> [What you should do]
Set down each line of the data below exactly as it stands, dropping the pictures.
═════ Data for the task
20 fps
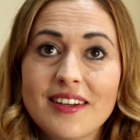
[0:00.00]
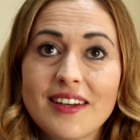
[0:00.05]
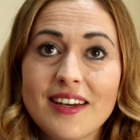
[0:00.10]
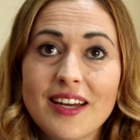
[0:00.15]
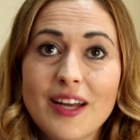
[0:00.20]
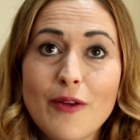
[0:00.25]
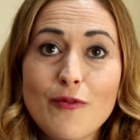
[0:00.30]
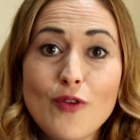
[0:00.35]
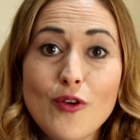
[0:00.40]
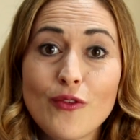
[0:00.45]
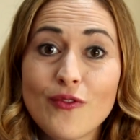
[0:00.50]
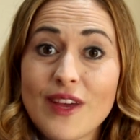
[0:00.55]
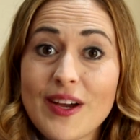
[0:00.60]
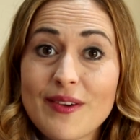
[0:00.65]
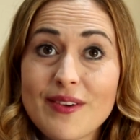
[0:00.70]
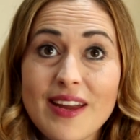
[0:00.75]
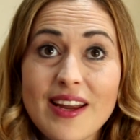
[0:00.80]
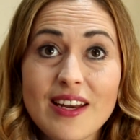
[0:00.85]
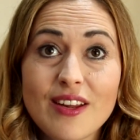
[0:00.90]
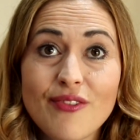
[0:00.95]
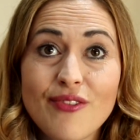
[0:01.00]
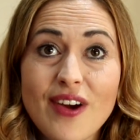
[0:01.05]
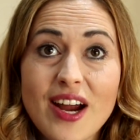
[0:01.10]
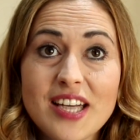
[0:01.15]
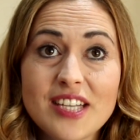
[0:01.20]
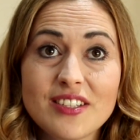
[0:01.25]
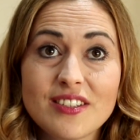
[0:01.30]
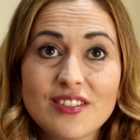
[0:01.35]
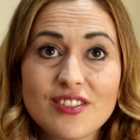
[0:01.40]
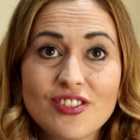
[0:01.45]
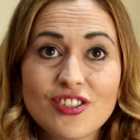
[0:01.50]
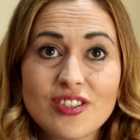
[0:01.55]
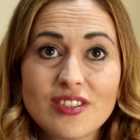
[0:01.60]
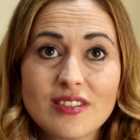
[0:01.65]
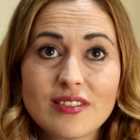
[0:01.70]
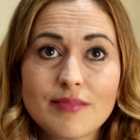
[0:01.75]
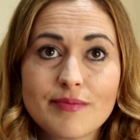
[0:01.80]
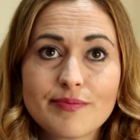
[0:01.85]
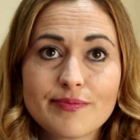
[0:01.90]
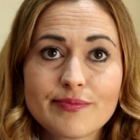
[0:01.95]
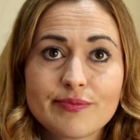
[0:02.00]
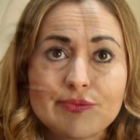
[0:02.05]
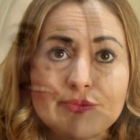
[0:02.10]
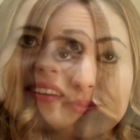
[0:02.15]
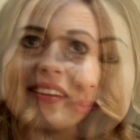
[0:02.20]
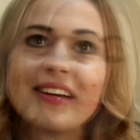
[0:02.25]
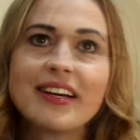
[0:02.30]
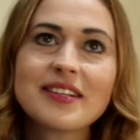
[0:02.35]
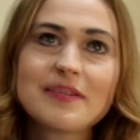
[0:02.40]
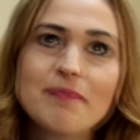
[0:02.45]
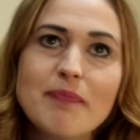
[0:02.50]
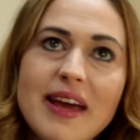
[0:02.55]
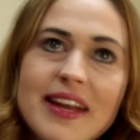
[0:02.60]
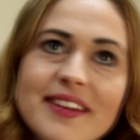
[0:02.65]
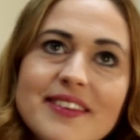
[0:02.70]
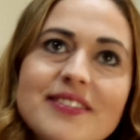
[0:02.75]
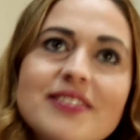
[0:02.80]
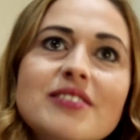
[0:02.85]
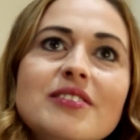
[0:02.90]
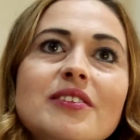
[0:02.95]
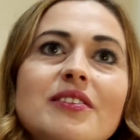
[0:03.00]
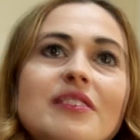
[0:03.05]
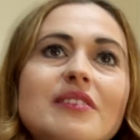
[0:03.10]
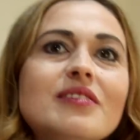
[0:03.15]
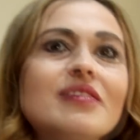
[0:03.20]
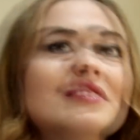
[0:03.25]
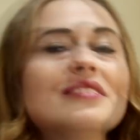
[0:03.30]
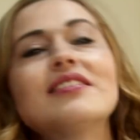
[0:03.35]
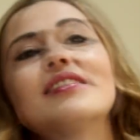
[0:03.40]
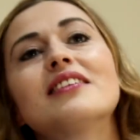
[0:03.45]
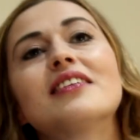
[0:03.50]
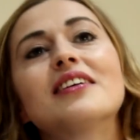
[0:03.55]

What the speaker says: And I've not found any French. That's mental.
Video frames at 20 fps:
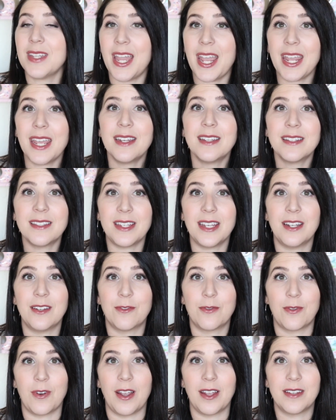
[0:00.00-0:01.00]
and a seat in
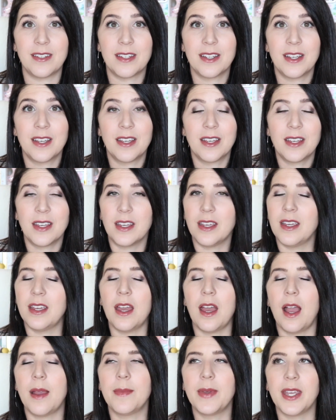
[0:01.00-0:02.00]
front.
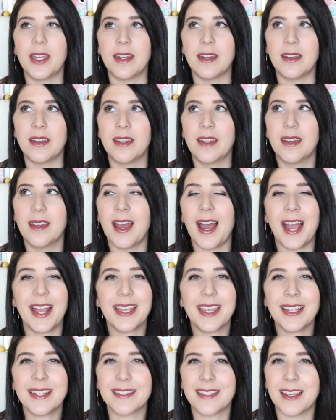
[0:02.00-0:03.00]
I mean, I
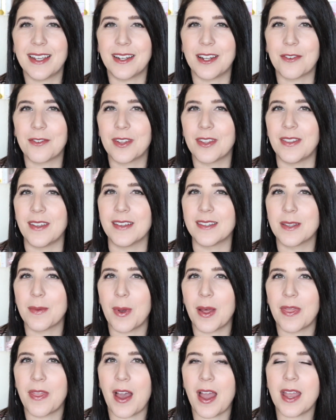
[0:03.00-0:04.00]
can't say enough good things
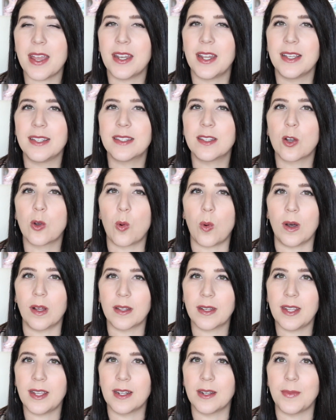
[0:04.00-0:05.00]
about that. Is the
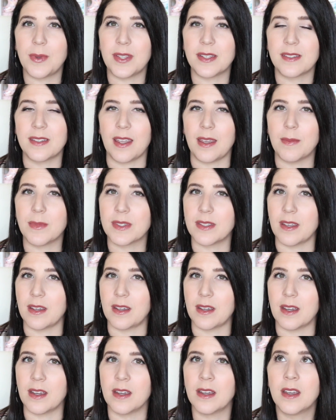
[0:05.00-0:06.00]
quality going to be the same as
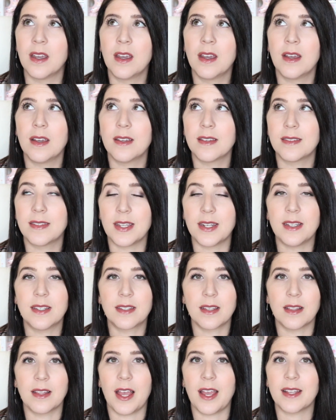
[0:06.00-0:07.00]
like a City
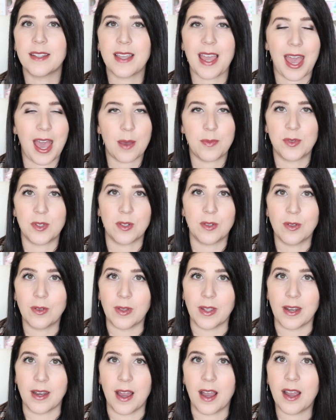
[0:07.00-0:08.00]
Select?
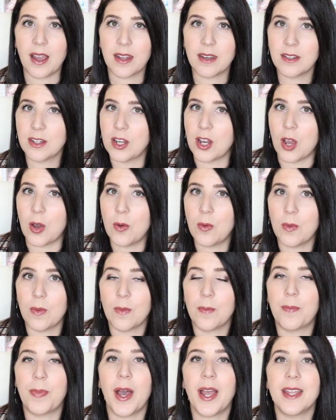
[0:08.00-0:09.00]
Absolutely not, you know,
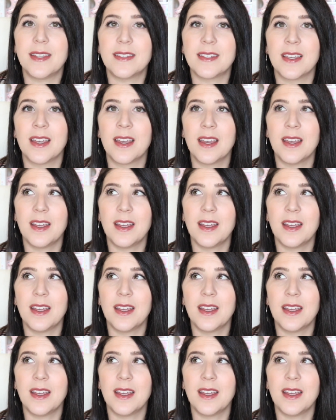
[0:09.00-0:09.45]
but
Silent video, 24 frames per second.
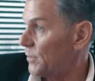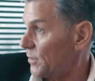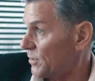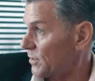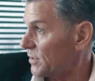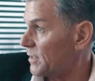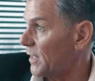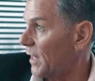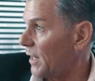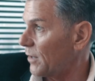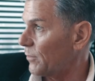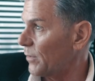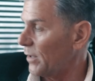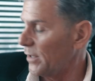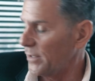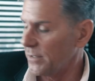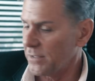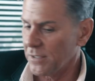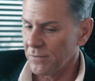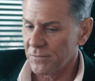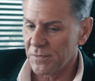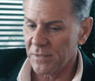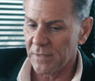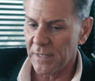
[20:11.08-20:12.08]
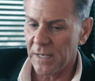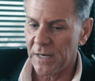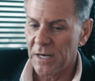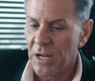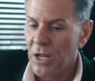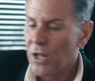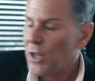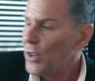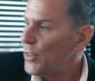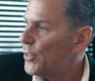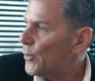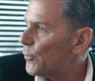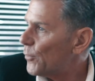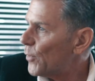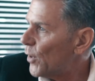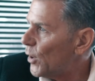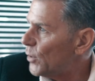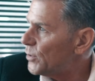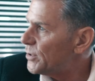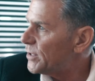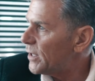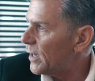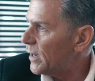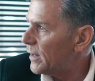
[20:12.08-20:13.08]
the saying relative to that, the
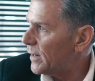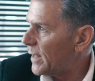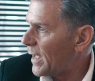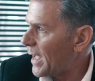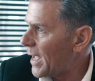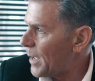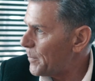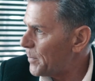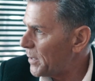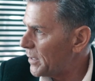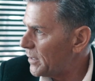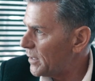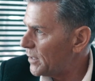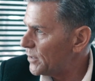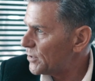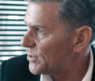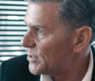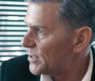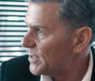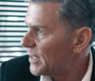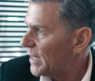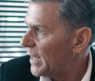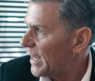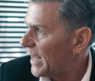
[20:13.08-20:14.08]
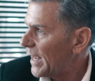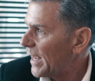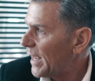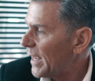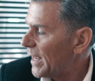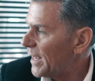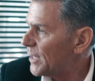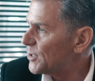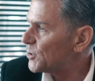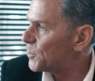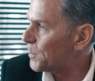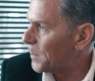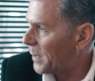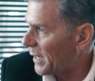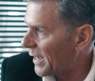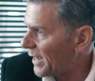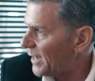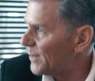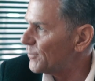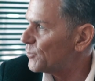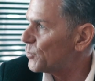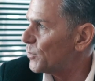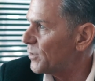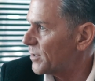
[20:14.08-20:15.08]
road to unhappiness is
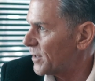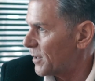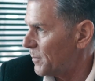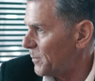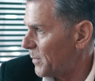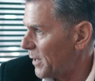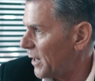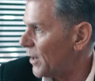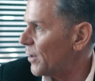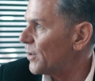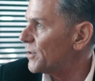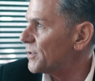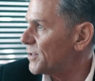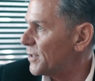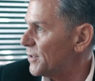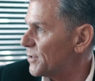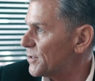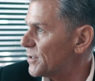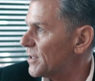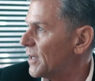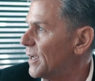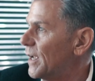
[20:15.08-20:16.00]
paved with comparisons.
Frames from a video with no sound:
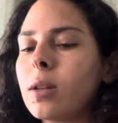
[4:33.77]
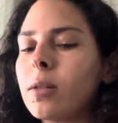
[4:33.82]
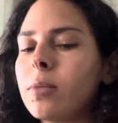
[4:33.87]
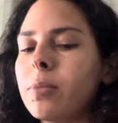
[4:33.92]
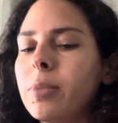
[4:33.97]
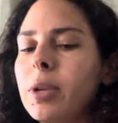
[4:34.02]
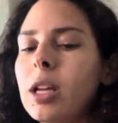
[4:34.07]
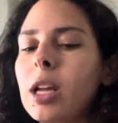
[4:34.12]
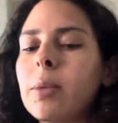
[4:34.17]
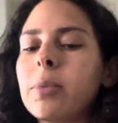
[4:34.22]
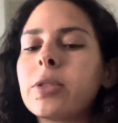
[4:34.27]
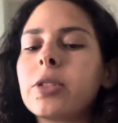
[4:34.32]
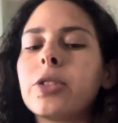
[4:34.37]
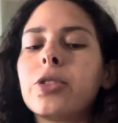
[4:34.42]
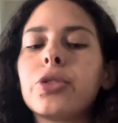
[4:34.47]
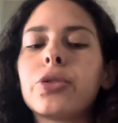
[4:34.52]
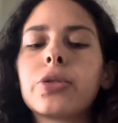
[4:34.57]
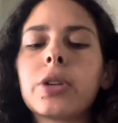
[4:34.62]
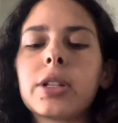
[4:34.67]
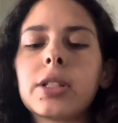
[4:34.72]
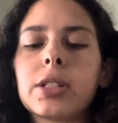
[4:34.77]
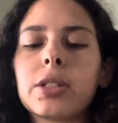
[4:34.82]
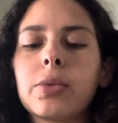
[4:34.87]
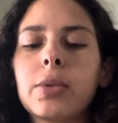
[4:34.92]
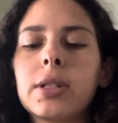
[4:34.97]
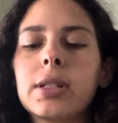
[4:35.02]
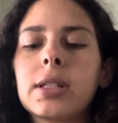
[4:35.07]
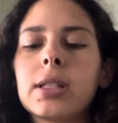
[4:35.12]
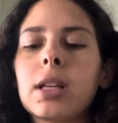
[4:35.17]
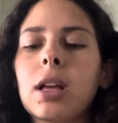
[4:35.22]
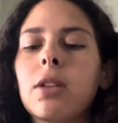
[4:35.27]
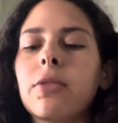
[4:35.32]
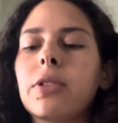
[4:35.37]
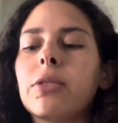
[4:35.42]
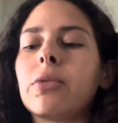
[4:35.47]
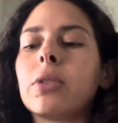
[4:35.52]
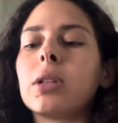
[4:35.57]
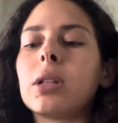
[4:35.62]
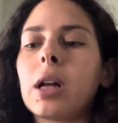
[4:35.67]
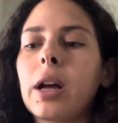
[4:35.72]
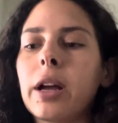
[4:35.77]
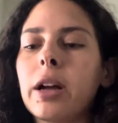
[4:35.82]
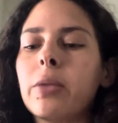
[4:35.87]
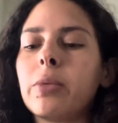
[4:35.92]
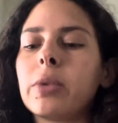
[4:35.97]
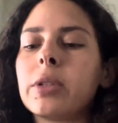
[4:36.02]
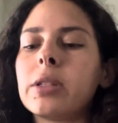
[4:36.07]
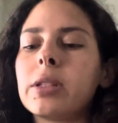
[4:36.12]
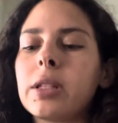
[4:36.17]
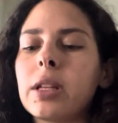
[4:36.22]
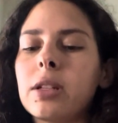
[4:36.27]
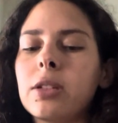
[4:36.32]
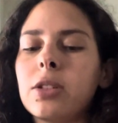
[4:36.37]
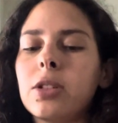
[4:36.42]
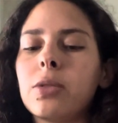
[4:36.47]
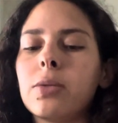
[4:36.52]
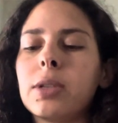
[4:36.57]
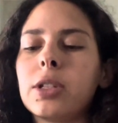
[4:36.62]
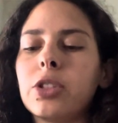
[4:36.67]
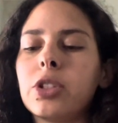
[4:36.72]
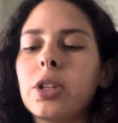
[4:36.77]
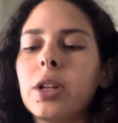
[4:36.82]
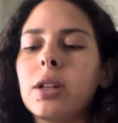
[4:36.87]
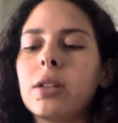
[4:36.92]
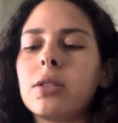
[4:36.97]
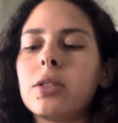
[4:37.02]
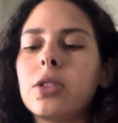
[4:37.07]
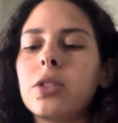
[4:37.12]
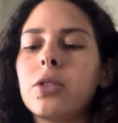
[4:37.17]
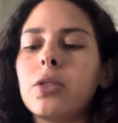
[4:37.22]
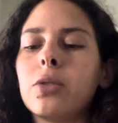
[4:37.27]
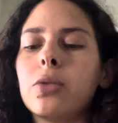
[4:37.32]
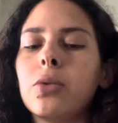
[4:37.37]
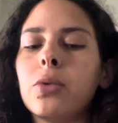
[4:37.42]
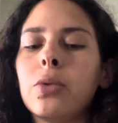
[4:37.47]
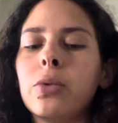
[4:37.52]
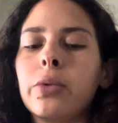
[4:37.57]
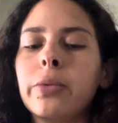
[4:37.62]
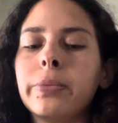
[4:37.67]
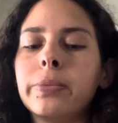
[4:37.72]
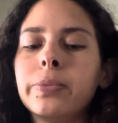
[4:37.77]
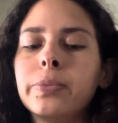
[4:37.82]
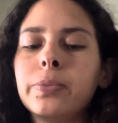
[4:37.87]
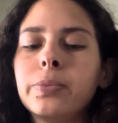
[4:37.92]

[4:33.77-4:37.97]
being able to trust oneself and rely on one's intuition to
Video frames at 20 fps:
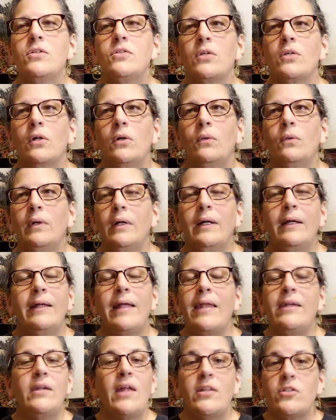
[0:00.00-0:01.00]
So
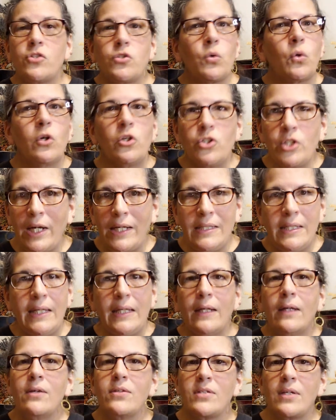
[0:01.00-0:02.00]
and storage
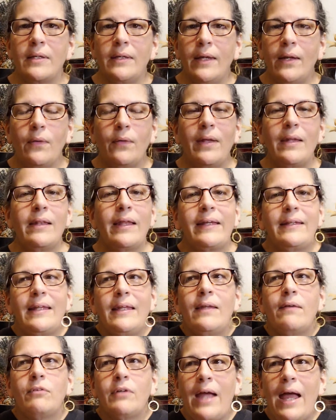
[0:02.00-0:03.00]
ideas, and like
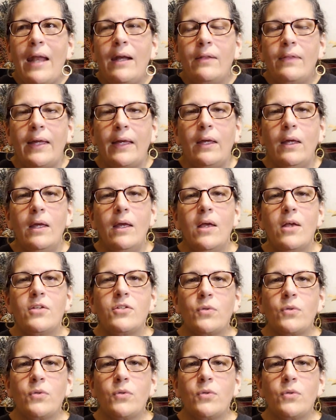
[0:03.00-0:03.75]
they never had anything.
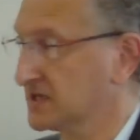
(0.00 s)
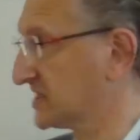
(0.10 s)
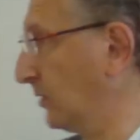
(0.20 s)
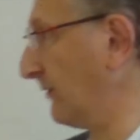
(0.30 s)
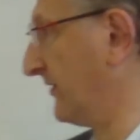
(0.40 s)

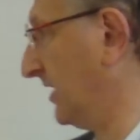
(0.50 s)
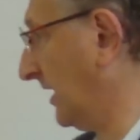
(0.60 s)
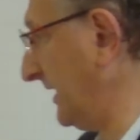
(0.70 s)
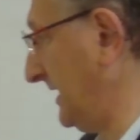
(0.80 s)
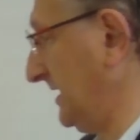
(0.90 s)
So what we've
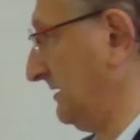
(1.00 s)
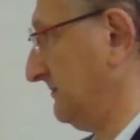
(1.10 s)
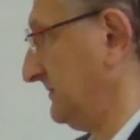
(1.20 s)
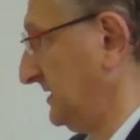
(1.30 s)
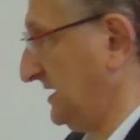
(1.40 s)
got here
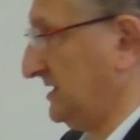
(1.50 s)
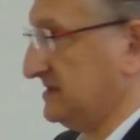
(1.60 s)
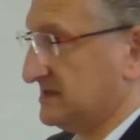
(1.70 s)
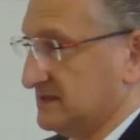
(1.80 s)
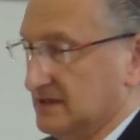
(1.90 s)

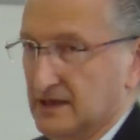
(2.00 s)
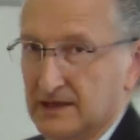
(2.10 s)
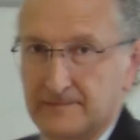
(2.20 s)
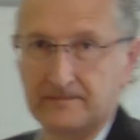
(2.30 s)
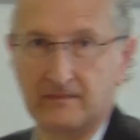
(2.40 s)
is
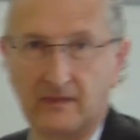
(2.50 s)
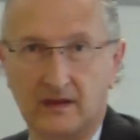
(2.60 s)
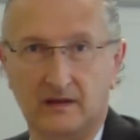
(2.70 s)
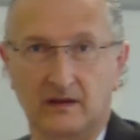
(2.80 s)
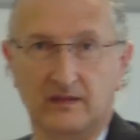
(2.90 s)
the
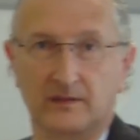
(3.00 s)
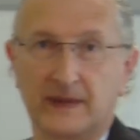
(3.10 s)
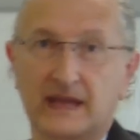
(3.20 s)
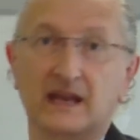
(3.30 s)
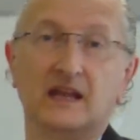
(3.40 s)

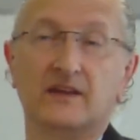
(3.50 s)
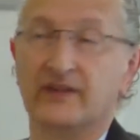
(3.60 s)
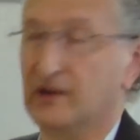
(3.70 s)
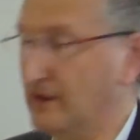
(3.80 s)
beginning of a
══════════
> [Result]
20 fps
[0:00.00]
[0:00.05]
[0:00.10]
[0:00.15]
[0:00.20]
[0:00.25]
[0:00.30]
[0:00.35]
[0:00.40]
[0:00.45]
[0:00.50]
[0:00.55]
[0:00.60]
[0:00.65]
[0:00.70]
[0:00.75]
[0:00.80]
[0:00.85]
[0:00.90]
[0:00.95]
[0:01.00]
[0:01.05]
[0:01.10]
[0:01.15]
[0:01.20]
[0:01.25]
[0:01.30]
[0:01.35]
[0:01.40]
[0:01.45]
[0:01.50]
[0:01.55]
[0:01.60]
[0:01.65]
[0:01.70]
[0:01.75]
[0:01.80]
[0:01.85]
[0:01.90]
[0:01.95]
[0:02.00]
[0:02.05]
[0:02.10]
[0:02.15]
[0:02.20]
[0:02.25]
[0:02.30]
[0:02.35]
[0:02.40]
[0:02.45]
[0:02.50]
[0:02.55]
[0:02.60]
[0:02.65]
[0:02.70]
[0:02.75]
[0:02.80]
[0:02.85]
[0:02.90]
[0:02.95]
[0:03.00]
[0:03.05]
[0:03.10]
[0:03.15]
[0:03.20]
[0:03.25]
[0:03.30]
[0:03.35]
[0:03.40]
[0:03.45]
[0:03.50]
[0:03.55]

What the speaker says: And I've not found any French. That's mental.
Video frames at 20 fps:
[0:00.00-0:01.00]
and a seat in
[0:01.00-0:02.00]
front.
[0:02.00-0:03.00]
I mean, I
[0:03.00-0:04.00]
can't say enough good things
[0:04.00-0:05.00]
about that. Is the
[0:05.00-0:06.00]
quality going to be the same as
[0:06.00-0:07.00]
like a City
[0:07.00-0:08.00]
Select?
[0:08.00-0:09.00]
Absolutely not, you know,
[0:09.00-0:09.45]
but
Silent video, 24 frames per second.
[20:11.08-20:12.08]
[20:12.08-20:13.08]
the saying relative to that, the
[20:13.08-20:14.08]
[20:14.08-20:15.08]
road to unhappiness is
[20:15.08-20:16.00]
paved with comparisons.
Frames from a video with no sound:
[4:33.77]
[4:33.82]
[4:33.87]
[4:33.92]
[4:33.97]
[4:34.02]
[4:34.07]
[4:34.12]
[4:34.17]
[4:34.22]
[4:34.27]
[4:34.32]
[4:34.37]
[4:34.42]
[4:34.47]
[4:34.52]
[4:34.57]
[4:34.62]
[4:34.67]
[4:34.72]
[4:34.77]
[4:34.82]
[4:34.87]
[4:34.92]
[4:34.97]
[4:35.02]
[4:35.07]
[4:35.12]
[4:35.17]
[4:35.22]
[4:35.27]
[4:35.32]
[4:35.37]
[4:35.42]
[4:35.47]
[4:35.52]
[4:35.57]
[4:35.62]
[4:35.67]
[4:35.72]
[4:35.77]
[4:35.82]
[4:35.87]
[4:35.92]
[4:35.97]
[4:36.02]
[4:36.07]
[4:36.12]
[4:36.17]
[4:36.22]
[4:36.27]
[4:36.32]
[4:36.37]
[4:36.42]
[4:36.47]
[4:36.52]
[4:36.57]
[4:36.62]
[4:36.67]
[4:36.72]
[4:36.77]
[4:36.82]
[4:36.87]
[4:36.92]
[4:36.97]
[4:37.02]
[4:37.07]
[4:37.12]
[4:37.17]
[4:37.22]
[4:37.27]
[4:37.32]
[4:37.37]
[4:37.42]
[4:37.47]
[4:37.52]
[4:37.57]
[4:37.62]
[4:37.67]
[4:37.72]
[4:37.77]
[4:37.82]
[4:37.87]
[4:37.92]

[4:33.77-4:37.97]
being able to trust oneself and rely on one's intuition to
Video frames at 20 fps:
[0:00.00-0:01.00]
So
[0:01.00-0:02.00]
and storage
[0:02.00-0:03.00]
ideas, and like
[0:03.00-0:03.75]
they never had anything.
(0.00 s)
(0.10 s)
(0.20 s)
(0.30 s)
(0.40 s)

(0.50 s)
(0.60 s)
(0.70 s)
(0.80 s)
(0.90 s)
So what we've
(1.00 s)
(1.10 s)
(1.20 s)
(1.30 s)
(1.40 s)
got here
(1.50 s)
(1.60 s)
(1.70 s)
(1.80 s)
(1.90 s)

(2.00 s)
(2.10 s)
(2.20 s)
(2.30 s)
(2.40 s)
is
(2.50 s)
(2.60 s)
(2.70 s)
(2.80 s)
(2.90 s)
the
(3.00 s)
(3.10 s)
(3.20 s)
(3.30 s)
(3.40 s)

(3.50 s)
(3.60 s)
(3.70 s)
(3.80 s)
beginning of a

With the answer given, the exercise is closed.